## Data for this exercise:
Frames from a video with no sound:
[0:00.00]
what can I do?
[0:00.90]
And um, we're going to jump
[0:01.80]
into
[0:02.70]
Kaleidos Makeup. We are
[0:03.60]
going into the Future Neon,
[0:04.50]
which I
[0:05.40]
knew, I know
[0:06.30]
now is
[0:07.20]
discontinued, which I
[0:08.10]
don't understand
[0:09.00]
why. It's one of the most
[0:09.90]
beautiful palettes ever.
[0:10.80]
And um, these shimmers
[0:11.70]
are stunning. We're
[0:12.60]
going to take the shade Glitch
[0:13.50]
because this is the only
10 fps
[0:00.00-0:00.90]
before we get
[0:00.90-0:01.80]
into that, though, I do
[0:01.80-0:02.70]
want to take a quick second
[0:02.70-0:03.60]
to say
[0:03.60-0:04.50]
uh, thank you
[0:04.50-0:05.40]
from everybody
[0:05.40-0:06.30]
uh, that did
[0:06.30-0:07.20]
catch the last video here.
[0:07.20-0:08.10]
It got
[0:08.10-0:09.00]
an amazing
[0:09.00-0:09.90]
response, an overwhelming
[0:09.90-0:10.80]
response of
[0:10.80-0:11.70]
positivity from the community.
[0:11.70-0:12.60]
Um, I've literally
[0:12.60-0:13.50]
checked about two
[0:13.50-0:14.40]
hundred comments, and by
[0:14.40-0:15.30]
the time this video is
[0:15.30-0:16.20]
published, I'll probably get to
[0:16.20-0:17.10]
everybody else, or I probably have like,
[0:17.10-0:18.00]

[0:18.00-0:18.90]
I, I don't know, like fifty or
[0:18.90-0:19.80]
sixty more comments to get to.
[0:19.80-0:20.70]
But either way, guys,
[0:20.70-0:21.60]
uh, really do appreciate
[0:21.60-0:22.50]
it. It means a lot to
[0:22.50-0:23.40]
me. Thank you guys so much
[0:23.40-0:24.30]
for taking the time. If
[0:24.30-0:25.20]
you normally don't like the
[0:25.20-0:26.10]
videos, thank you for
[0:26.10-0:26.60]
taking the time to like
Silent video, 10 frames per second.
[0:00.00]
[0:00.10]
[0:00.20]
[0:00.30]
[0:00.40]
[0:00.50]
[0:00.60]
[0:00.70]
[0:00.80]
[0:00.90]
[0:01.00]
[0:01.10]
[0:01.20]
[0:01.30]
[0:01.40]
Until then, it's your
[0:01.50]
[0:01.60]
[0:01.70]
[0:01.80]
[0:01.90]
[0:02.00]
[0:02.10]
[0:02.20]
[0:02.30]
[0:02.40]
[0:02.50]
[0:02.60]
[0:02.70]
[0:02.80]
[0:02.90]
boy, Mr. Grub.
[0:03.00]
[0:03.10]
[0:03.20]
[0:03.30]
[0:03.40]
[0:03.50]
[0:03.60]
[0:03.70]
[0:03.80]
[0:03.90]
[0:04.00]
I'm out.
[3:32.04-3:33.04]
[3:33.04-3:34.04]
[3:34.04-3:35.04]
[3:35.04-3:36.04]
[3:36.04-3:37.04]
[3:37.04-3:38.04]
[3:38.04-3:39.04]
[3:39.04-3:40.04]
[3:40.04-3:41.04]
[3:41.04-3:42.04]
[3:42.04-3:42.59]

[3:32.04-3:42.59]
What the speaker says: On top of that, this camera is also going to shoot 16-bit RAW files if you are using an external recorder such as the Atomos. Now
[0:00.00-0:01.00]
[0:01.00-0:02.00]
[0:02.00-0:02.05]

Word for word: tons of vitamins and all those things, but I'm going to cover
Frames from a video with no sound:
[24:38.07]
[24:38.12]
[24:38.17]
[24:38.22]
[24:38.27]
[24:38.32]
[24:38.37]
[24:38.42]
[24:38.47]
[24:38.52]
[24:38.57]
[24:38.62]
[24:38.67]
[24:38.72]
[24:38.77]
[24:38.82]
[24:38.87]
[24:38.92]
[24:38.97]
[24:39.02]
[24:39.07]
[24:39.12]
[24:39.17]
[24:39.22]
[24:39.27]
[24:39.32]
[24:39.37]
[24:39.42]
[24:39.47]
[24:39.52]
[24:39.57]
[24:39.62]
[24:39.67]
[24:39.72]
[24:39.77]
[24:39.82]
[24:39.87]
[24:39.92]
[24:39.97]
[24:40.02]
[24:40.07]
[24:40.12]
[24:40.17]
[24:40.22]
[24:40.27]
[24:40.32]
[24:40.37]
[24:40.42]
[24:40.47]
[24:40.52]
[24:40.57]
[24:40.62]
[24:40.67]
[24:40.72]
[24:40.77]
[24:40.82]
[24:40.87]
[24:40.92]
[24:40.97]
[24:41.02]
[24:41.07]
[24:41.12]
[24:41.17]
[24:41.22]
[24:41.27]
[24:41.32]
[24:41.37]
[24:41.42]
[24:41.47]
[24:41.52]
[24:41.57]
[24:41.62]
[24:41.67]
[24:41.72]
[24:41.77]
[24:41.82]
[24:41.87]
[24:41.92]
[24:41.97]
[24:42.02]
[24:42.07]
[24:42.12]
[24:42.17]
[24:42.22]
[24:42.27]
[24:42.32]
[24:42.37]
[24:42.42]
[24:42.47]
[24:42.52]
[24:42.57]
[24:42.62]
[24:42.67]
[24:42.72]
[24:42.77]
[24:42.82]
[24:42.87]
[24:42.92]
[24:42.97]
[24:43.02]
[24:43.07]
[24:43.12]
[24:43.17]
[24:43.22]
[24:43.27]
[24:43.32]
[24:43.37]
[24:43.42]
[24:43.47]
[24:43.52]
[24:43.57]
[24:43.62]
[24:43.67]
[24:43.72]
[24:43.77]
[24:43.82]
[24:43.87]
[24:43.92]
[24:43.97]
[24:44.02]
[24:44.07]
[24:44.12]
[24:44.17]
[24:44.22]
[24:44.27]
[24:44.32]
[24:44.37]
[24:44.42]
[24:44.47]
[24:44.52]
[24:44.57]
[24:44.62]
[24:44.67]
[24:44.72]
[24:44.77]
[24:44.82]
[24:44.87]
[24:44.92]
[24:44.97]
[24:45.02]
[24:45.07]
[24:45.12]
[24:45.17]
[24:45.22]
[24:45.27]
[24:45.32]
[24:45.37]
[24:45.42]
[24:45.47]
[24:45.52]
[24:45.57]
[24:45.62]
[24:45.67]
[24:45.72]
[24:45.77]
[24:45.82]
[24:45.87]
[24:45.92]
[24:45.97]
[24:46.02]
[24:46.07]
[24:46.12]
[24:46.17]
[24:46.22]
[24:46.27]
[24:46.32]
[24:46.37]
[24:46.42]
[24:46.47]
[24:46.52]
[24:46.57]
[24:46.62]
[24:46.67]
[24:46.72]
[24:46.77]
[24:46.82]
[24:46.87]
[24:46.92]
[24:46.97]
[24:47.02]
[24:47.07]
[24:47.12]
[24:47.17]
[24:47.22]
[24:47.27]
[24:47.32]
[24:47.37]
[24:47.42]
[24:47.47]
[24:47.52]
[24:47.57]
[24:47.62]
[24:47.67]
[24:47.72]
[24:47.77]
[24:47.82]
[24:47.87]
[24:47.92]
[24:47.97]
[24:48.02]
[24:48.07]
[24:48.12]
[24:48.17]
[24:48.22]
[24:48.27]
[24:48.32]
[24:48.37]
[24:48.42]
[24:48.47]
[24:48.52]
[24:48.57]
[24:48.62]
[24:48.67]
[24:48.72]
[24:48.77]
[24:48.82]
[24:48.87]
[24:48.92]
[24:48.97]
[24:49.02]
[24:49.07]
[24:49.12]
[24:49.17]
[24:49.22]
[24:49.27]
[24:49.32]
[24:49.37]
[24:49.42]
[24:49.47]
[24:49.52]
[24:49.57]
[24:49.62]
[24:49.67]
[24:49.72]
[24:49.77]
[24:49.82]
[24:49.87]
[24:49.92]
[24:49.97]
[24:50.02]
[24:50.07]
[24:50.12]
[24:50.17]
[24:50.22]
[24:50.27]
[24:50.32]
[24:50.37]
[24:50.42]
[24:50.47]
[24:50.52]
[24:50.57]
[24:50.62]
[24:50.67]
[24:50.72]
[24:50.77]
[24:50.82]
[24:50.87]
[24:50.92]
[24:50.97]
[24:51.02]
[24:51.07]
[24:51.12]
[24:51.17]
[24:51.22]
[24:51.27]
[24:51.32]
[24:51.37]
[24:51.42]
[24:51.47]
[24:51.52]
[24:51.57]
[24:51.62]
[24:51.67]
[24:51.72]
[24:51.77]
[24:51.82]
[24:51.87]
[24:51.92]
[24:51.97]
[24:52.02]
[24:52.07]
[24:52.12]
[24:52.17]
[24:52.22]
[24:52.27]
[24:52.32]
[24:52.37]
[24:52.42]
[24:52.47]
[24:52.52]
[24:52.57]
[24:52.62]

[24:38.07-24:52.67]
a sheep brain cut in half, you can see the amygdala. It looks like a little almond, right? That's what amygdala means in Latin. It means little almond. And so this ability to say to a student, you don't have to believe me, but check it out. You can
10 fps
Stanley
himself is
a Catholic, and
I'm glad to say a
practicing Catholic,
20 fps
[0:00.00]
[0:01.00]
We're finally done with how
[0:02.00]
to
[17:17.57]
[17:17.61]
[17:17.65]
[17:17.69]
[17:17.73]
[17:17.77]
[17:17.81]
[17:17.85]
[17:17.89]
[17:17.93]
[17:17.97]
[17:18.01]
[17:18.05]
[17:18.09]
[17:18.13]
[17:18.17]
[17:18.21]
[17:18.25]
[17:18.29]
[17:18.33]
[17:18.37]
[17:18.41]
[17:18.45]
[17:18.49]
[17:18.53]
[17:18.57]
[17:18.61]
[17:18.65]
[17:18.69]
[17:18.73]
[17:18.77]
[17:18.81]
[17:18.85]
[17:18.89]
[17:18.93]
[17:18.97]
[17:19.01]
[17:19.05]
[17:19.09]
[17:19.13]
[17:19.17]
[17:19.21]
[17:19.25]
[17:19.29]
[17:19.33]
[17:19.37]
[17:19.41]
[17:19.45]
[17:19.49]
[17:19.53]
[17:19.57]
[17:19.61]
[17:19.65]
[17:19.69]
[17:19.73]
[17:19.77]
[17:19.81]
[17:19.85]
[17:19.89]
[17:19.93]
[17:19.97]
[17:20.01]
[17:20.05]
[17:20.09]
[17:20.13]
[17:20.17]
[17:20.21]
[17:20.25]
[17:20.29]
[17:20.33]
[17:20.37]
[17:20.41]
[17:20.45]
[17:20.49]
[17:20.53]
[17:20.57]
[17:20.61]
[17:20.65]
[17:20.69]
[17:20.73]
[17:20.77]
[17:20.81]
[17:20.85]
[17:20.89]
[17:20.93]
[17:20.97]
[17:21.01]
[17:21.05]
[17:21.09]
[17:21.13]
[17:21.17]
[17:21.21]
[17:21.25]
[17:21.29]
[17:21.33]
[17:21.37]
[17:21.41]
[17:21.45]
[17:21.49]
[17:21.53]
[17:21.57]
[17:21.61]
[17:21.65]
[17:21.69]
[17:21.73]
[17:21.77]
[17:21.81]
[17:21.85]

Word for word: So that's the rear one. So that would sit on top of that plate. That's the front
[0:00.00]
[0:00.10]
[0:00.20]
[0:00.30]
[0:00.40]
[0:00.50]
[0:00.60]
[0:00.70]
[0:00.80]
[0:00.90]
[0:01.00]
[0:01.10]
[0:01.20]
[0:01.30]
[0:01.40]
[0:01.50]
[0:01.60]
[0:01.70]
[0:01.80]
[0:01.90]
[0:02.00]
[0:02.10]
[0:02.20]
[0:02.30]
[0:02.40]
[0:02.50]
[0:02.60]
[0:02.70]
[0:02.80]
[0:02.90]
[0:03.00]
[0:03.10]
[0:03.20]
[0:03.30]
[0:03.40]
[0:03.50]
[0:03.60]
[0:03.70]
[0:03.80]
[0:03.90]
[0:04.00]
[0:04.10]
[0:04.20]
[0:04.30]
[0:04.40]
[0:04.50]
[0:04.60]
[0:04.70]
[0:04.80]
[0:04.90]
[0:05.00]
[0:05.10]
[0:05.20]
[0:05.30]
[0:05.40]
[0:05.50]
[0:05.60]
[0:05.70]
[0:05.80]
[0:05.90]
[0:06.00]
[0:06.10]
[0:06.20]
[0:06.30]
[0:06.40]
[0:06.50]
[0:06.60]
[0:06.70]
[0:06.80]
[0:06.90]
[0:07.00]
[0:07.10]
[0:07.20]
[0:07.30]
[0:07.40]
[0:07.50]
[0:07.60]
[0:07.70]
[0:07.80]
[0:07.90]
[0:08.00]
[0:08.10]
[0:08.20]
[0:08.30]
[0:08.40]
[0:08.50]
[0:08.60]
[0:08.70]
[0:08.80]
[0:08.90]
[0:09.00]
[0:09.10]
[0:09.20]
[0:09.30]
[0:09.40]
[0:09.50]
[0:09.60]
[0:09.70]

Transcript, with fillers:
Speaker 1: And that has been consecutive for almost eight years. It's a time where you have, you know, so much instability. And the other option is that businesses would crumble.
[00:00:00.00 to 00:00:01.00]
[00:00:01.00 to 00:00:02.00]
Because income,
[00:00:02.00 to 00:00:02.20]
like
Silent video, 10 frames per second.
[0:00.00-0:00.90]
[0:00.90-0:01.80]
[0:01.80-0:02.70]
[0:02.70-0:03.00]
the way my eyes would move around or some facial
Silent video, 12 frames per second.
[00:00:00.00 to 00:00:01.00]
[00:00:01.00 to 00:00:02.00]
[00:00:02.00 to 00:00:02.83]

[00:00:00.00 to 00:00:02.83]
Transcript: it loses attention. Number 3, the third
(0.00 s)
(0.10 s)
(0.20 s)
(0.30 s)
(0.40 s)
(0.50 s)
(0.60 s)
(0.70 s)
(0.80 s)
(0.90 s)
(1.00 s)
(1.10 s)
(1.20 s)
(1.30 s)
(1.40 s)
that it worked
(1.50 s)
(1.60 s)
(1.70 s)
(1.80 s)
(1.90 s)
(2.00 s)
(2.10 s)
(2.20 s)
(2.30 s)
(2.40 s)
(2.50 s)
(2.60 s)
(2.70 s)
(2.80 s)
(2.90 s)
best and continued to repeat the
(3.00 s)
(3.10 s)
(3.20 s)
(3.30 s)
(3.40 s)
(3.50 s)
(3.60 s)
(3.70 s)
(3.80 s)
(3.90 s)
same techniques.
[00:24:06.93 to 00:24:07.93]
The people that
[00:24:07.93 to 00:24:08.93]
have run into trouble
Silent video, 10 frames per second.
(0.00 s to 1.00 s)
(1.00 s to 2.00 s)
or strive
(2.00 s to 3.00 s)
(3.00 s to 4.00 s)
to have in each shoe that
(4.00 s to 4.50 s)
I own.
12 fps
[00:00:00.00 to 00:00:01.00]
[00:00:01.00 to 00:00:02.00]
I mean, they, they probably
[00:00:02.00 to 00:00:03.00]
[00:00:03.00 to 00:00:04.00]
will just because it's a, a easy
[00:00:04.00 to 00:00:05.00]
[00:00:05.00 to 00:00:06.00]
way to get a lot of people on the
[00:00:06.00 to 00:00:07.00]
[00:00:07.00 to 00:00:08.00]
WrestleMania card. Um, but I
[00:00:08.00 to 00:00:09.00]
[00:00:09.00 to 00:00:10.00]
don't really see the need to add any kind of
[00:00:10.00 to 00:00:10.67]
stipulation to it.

## What is being asked:
Return exactly the lines from the beginning of the data above through the one containing "[3:35.04-3:36.04]", please. Include both end lines and add nothing else.

## Exercise answer:
Frames from a video with no sound:
[0:00.00]
what can I do?
[0:00.90]
And um, we're going to jump
[0:01.80]
into
[0:02.70]
Kaleidos Makeup. We are
[0:03.60]
going into the Future Neon,
[0:04.50]
which I
[0:05.40]
knew, I know
[0:06.30]
now is
[0:07.20]
discontinued, which I
[0:08.10]
don't understand
[0:09.00]
why. It's one of the most
[0:09.90]
beautiful palettes ever.
[0:10.80]
And um, these shimmers
[0:11.70]
are stunning. We're
[0:12.60]
going to take the shade Glitch
[0:13.50]
because this is the only
10 fps
[0:00.00-0:00.90]
before we get
[0:00.90-0:01.80]
into that, though, I do
[0:01.80-0:02.70]
want to take a quick second
[0:02.70-0:03.60]
to say
[0:03.60-0:04.50]
uh, thank you
[0:04.50-0:05.40]
from everybody
[0:05.40-0:06.30]
uh, that did
[0:06.30-0:07.20]
catch the last video here.
[0:07.20-0:08.10]
It got
[0:08.10-0:09.00]
an amazing
[0:09.00-0:09.90]
response, an overwhelming
[0:09.90-0:10.80]
response of
[0:10.80-0:11.70]
positivity from the community.
[0:11.70-0:12.60]
Um, I've literally
[0:12.60-0:13.50]
checked about two
[0:13.50-0:14.40]
hundred comments, and by
[0:14.40-0:15.30]
the time this video is
[0:15.30-0:16.20]
published, I'll probably get to
[0:16.20-0:17.10]
everybody else, or I probably have like,
[0:17.10-0:18.00]

[0:18.00-0:18.90]
I, I don't know, like fifty or
[0:18.90-0:19.80]
sixty more comments to get to.
[0:19.80-0:20.70]
But either way, guys,
[0:20.70-0:21.60]
uh, really do appreciate
[0:21.60-0:22.50]
it. It means a lot to
[0:22.50-0:23.40]
me. Thank you guys so much
[0:23.40-0:24.30]
for taking the time. If
[0:24.30-0:25.20]
you normally don't like the
[0:25.20-0:26.10]
videos, thank you for
[0:26.10-0:26.60]
taking the time to like
Silent video, 10 frames per second.
[0:00.00]
[0:00.10]
[0:00.20]
[0:00.30]
[0:00.40]
[0:00.50]
[0:00.60]
[0:00.70]
[0:00.80]
[0:00.90]
[0:01.00]
[0:01.10]
[0:01.20]
[0:01.30]
[0:01.40]
Until then, it's your
[0:01.50]
[0:01.60]
[0:01.70]
[0:01.80]
[0:01.90]
[0:02.00]
[0:02.10]
[0:02.20]
[0:02.30]
[0:02.40]
[0:02.50]
[0:02.60]
[0:02.70]
[0:02.80]
[0:02.90]
boy, Mr. Grub.
[0:03.00]
[0:03.10]
[0:03.20]
[0:03.30]
[0:03.40]
[0:03.50]
[0:03.60]
[0:03.70]
[0:03.80]
[0:03.90]
[0:04.00]
I'm out.
[3:32.04-3:33.04]
[3:33.04-3:34.04]
[3:34.04-3:35.04]
[3:35.04-3:36.04]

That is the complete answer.